• Your task:
Each entry should be set down exactly as written, except for any picture it holds.

• Data to examine:
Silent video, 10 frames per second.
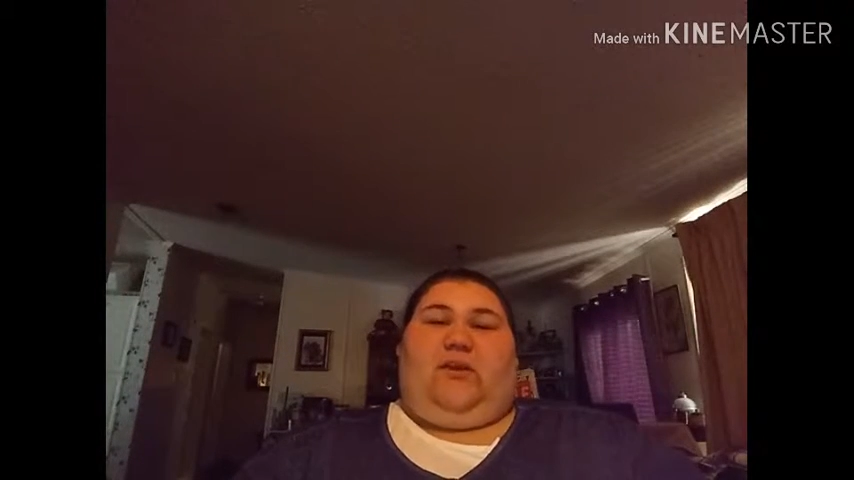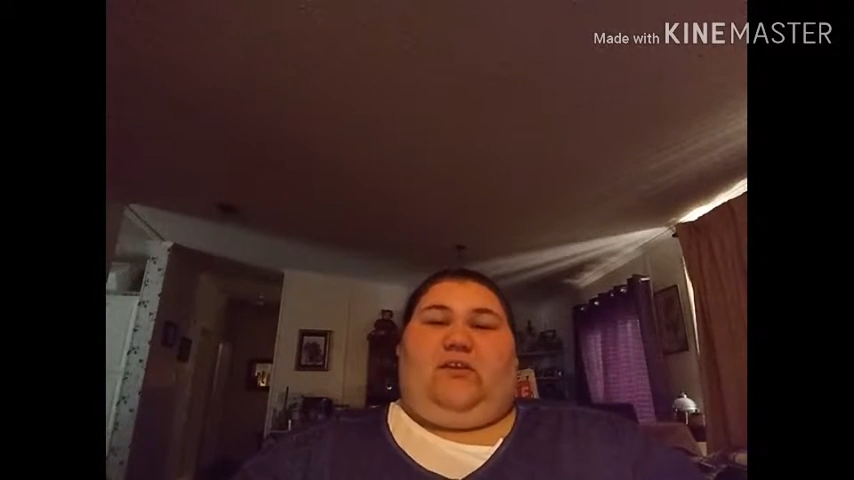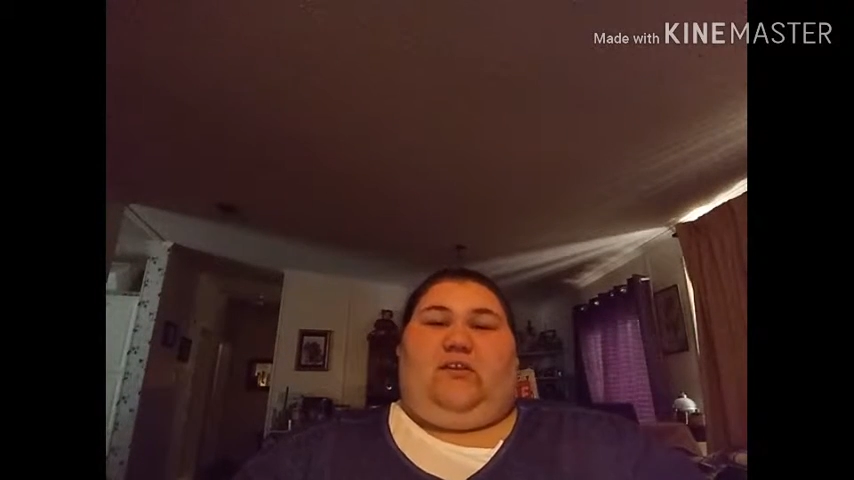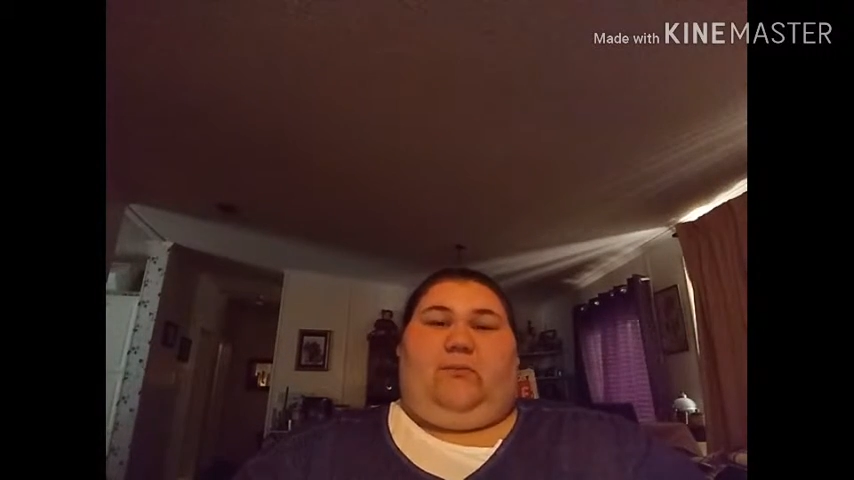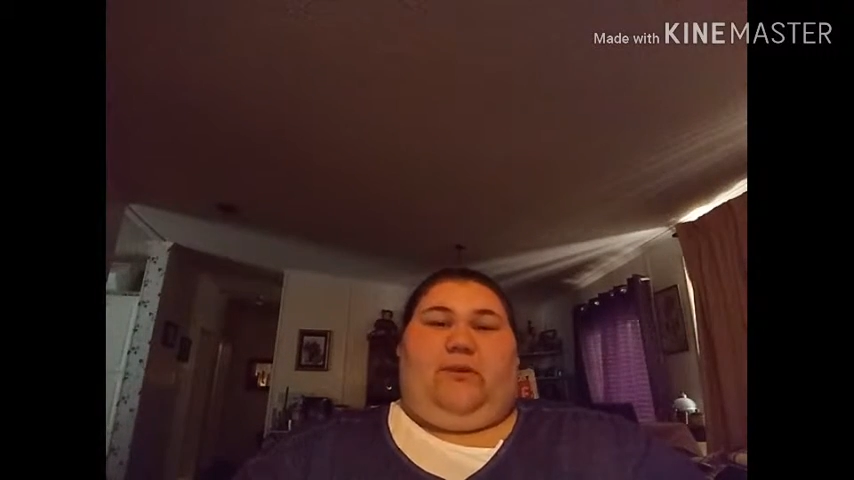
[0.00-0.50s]

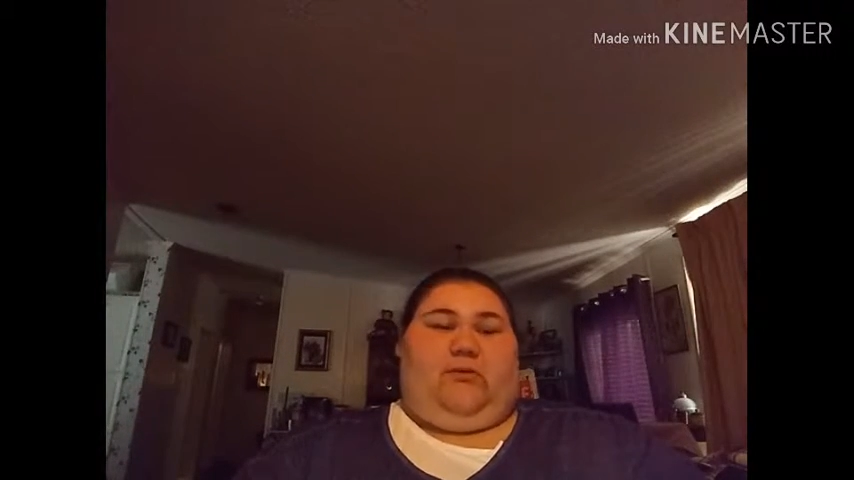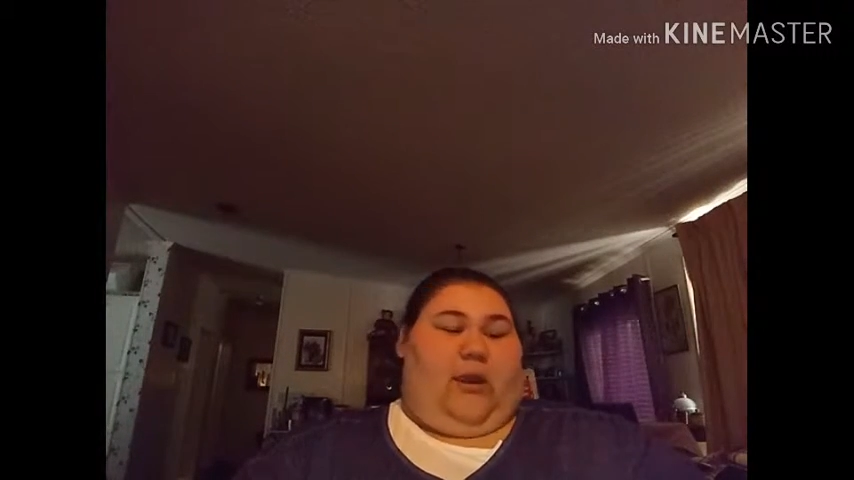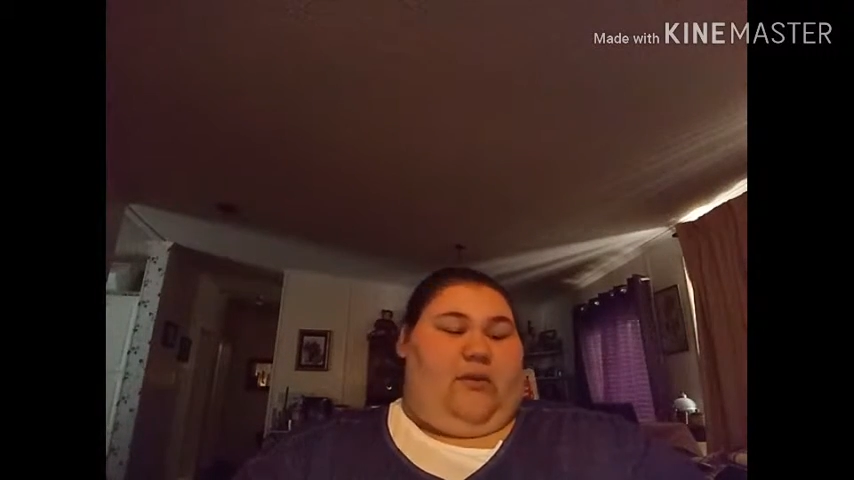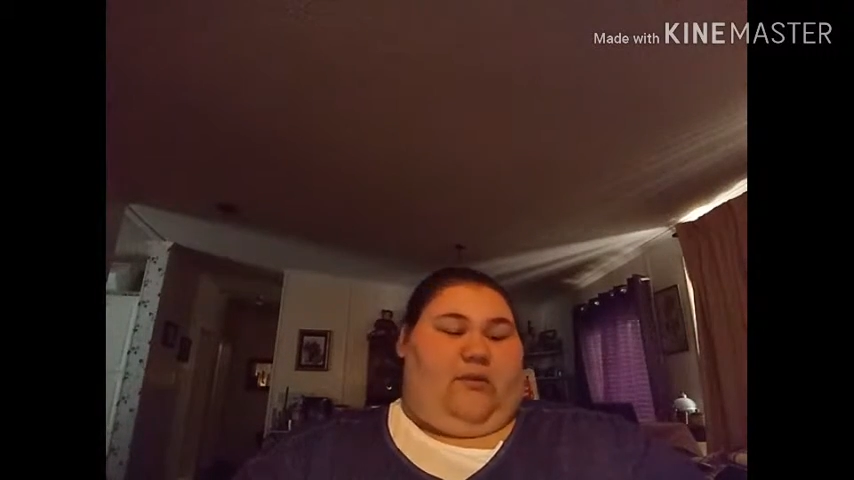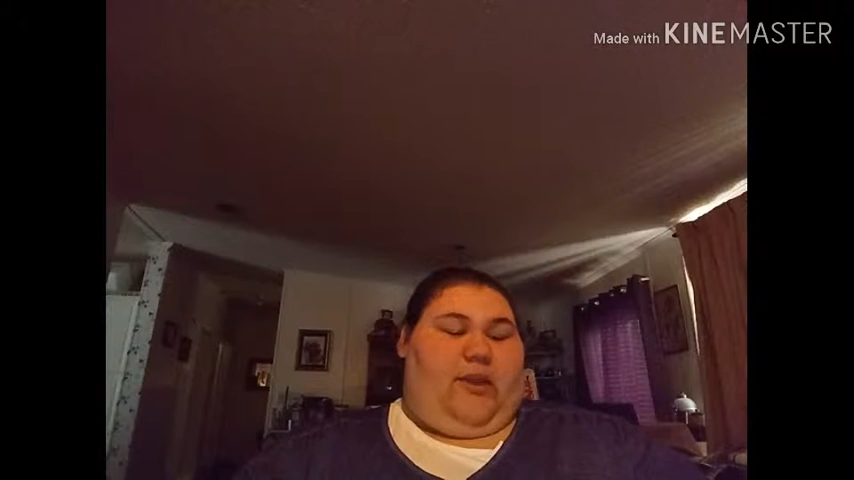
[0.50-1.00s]
because it'll be
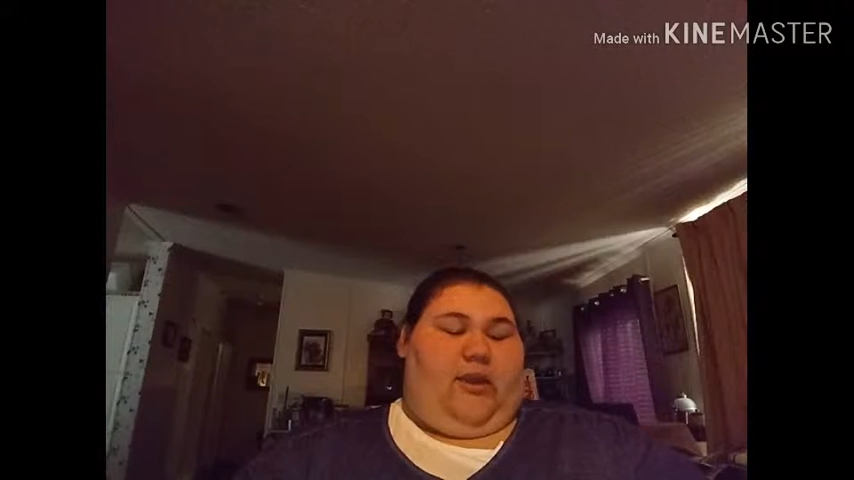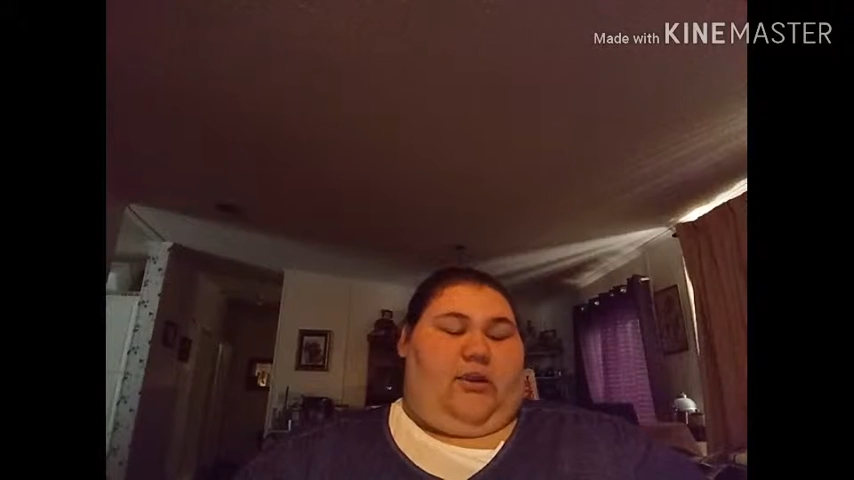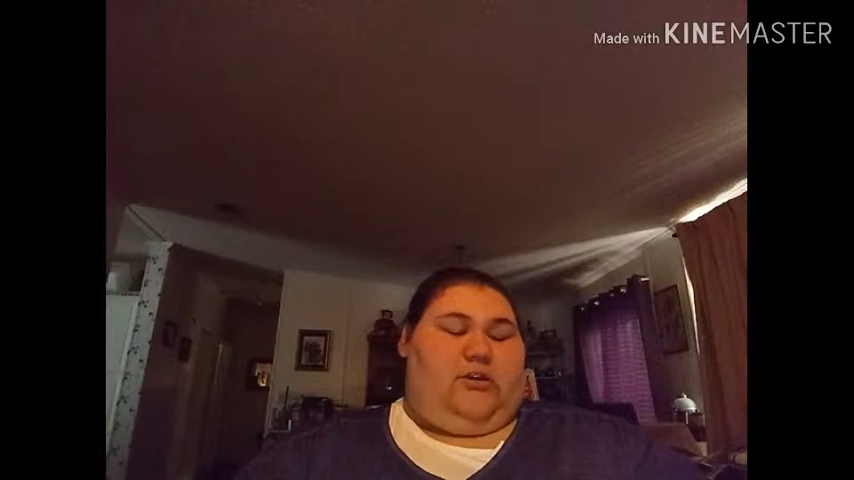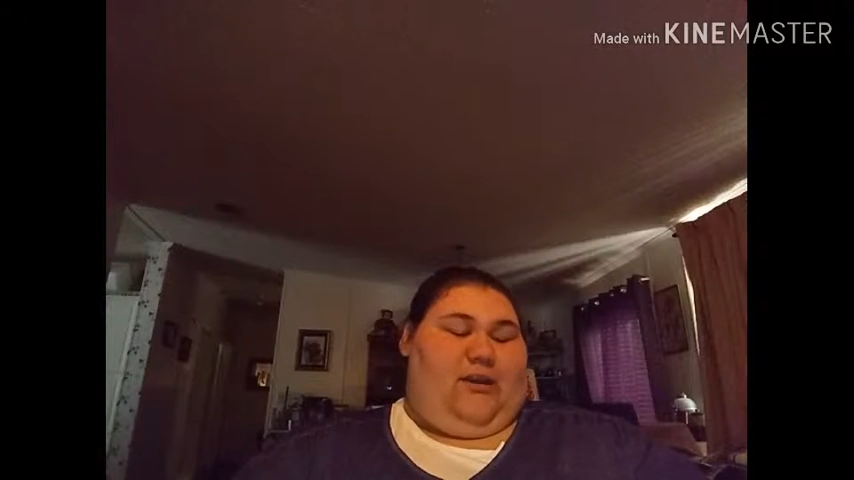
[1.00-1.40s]
right there.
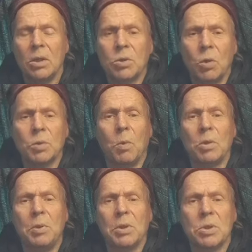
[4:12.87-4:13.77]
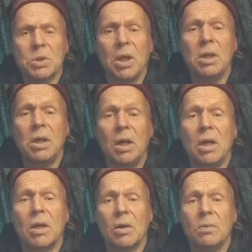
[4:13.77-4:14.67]
don't want me to stay
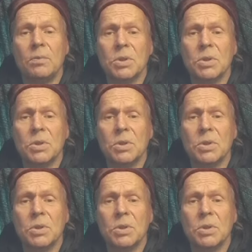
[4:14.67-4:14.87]
here,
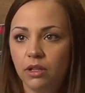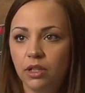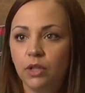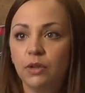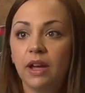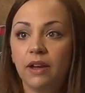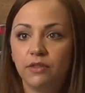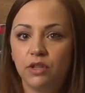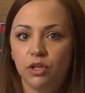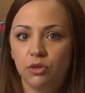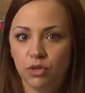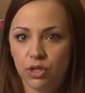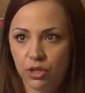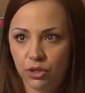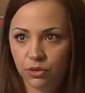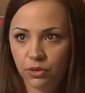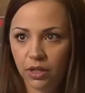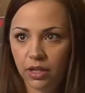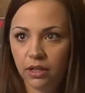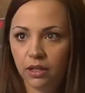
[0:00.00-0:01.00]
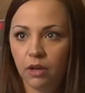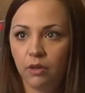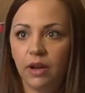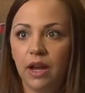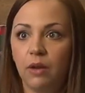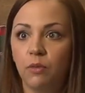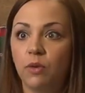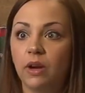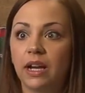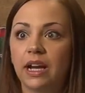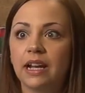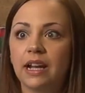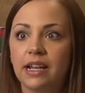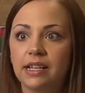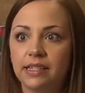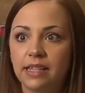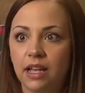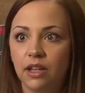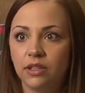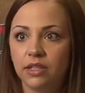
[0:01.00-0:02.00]
You have 2 children. Okay, what can I
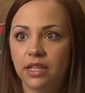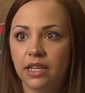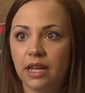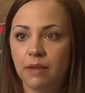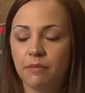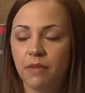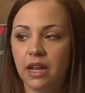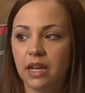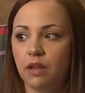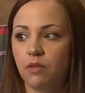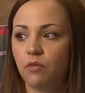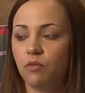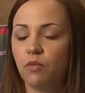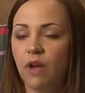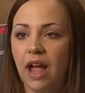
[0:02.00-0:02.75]
sell to get money?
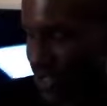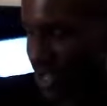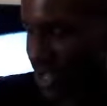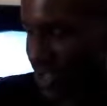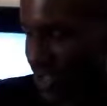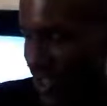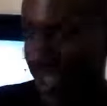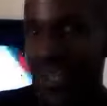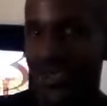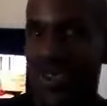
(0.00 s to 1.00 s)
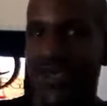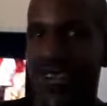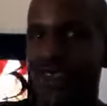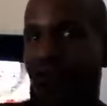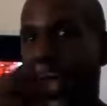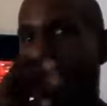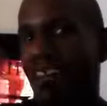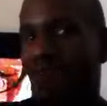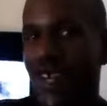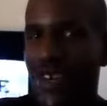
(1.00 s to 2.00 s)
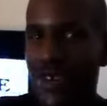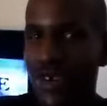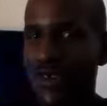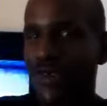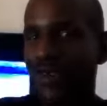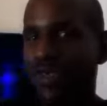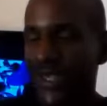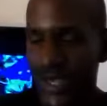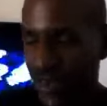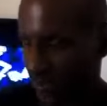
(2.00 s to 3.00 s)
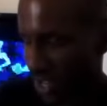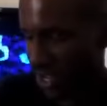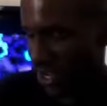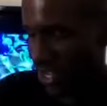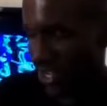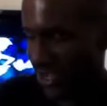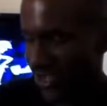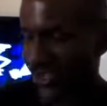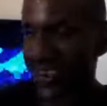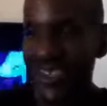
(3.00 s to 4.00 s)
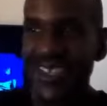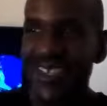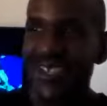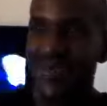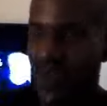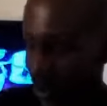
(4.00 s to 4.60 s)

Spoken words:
I'm saying, so it's like flying vehicles and stuff like that, you know. So it looks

• Answer below:
Silent video, 10 frames per second.
[0.00-0.50s]

[0.50-1.00s]
because it'll be
[1.00-1.40s]
right there.
[4:12.87-4:13.77]
[4:13.77-4:14.67]
don't want me to stay
[4:14.67-4:14.87]
here,
[0:00.00-0:01.00]
[0:01.00-0:02.00]
You have 2 children. Okay, what can I
[0:02.00-0:02.75]
sell to get money?
(0.00 s to 1.00 s)
(1.00 s to 2.00 s)
(2.00 s to 3.00 s)
(3.00 s to 4.00 s)
(4.00 s to 4.60 s)

Spoken words:
I'm saying, so it's like flying vehicles and stuff like that, you know. So it looks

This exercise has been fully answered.